Another concern that we need to be aware of is the impact that our policy to throw away on day-old products will have on employees moral. If we’ve communicated to our employees that we will not be socially contentious to our local communities, then what is the message that we are delivering to our employees since they are part of our communities. How will they relate that to how valued they feel as an employee for Company Q? In our technology and media driven society it would e foolish not to except a socially aware employee or customer to film the disposal of the food that we may have not been able to sell, but it could easily be donated to our local food banks to help those in need. The potential of the negative publicity and feedback from such an event would be devastating to a small chain stores such as ours. The above mention concerns addressed not only some of the potential financial impacts but also the possible social capital losses that we could face in our current position.
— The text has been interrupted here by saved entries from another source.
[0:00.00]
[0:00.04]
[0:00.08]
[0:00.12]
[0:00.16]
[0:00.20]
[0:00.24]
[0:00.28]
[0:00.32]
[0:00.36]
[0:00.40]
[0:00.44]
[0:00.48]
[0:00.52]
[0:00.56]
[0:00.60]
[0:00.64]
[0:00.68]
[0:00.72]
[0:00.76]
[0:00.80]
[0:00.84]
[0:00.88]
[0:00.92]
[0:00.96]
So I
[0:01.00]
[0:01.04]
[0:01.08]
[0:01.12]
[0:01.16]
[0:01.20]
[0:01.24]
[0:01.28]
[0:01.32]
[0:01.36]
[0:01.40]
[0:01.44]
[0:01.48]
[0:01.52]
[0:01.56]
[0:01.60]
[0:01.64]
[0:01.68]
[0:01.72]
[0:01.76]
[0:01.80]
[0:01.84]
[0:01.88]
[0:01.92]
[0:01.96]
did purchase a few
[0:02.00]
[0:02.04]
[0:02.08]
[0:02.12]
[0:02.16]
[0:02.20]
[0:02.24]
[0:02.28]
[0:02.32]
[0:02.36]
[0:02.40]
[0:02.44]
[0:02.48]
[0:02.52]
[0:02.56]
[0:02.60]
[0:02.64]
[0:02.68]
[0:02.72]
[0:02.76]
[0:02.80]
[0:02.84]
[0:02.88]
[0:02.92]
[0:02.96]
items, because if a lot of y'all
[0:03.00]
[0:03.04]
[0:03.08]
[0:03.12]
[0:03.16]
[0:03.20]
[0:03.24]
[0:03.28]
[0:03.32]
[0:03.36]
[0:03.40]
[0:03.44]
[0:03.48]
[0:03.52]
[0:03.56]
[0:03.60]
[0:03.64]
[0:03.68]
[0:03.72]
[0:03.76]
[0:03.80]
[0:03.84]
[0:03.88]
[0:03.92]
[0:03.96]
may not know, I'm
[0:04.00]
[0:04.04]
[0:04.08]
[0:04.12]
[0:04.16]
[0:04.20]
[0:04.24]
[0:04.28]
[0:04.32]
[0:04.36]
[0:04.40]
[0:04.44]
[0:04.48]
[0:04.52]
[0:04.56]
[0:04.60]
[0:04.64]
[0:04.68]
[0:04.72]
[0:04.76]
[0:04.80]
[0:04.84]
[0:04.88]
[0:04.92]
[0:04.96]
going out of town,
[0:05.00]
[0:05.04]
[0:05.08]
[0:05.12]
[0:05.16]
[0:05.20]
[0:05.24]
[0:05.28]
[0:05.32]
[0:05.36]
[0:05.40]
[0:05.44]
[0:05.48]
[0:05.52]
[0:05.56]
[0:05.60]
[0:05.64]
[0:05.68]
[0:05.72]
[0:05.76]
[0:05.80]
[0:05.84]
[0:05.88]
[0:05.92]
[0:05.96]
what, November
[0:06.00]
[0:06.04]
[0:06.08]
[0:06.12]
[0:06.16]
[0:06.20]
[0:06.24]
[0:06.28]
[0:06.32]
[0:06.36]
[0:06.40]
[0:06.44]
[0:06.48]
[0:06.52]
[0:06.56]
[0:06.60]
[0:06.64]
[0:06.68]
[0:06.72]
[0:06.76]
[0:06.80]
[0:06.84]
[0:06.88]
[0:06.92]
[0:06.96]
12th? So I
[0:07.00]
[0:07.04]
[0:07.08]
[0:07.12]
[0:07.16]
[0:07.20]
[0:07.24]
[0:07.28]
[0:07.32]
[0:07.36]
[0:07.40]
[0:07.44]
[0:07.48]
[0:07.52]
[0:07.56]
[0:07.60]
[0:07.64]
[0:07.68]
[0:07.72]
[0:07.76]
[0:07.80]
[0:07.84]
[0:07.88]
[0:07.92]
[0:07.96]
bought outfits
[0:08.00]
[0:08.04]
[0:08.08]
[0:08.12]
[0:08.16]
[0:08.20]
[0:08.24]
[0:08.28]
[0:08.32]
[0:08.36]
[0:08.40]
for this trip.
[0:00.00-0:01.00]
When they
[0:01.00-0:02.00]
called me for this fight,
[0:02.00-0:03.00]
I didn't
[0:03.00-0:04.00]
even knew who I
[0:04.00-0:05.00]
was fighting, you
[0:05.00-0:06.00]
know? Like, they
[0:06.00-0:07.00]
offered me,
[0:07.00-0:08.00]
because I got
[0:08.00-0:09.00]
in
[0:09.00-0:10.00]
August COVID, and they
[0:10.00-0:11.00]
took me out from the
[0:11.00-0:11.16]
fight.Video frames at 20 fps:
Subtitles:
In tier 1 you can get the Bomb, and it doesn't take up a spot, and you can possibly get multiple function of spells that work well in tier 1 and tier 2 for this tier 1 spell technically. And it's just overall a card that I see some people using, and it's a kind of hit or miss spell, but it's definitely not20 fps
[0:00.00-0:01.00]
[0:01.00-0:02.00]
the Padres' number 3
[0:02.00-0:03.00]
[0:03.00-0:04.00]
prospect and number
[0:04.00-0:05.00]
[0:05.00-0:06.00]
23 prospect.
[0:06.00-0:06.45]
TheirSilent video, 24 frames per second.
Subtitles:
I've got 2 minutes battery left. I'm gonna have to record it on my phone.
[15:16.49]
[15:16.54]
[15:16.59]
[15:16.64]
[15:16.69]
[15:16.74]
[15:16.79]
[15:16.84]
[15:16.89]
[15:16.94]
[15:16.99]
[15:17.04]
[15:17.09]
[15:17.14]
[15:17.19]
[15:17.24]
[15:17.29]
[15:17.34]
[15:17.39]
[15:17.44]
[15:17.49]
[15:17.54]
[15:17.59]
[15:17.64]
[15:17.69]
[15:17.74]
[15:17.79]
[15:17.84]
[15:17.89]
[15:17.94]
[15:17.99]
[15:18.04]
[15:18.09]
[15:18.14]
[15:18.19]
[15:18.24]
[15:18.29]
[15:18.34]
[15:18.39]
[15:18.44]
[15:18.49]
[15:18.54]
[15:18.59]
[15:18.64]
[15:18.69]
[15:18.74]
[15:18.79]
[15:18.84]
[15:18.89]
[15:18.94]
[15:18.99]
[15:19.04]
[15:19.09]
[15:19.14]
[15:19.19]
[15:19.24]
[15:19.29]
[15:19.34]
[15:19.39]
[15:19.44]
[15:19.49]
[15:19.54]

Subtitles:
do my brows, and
Thankfully, we do not need to pay out much financially or in employee efforts to make a substantial difference in our stores and neighborhood communities. One delivery van can be used at the end of each day to deliver the products that would have otherwise been thrown away to our local food bank. The food can be unloaded by the food bank staff while the food bank manager shares with the Manager or Supervisor of our company the impacts that this donation will have on the community. This same information can be taken back and share with the store employees.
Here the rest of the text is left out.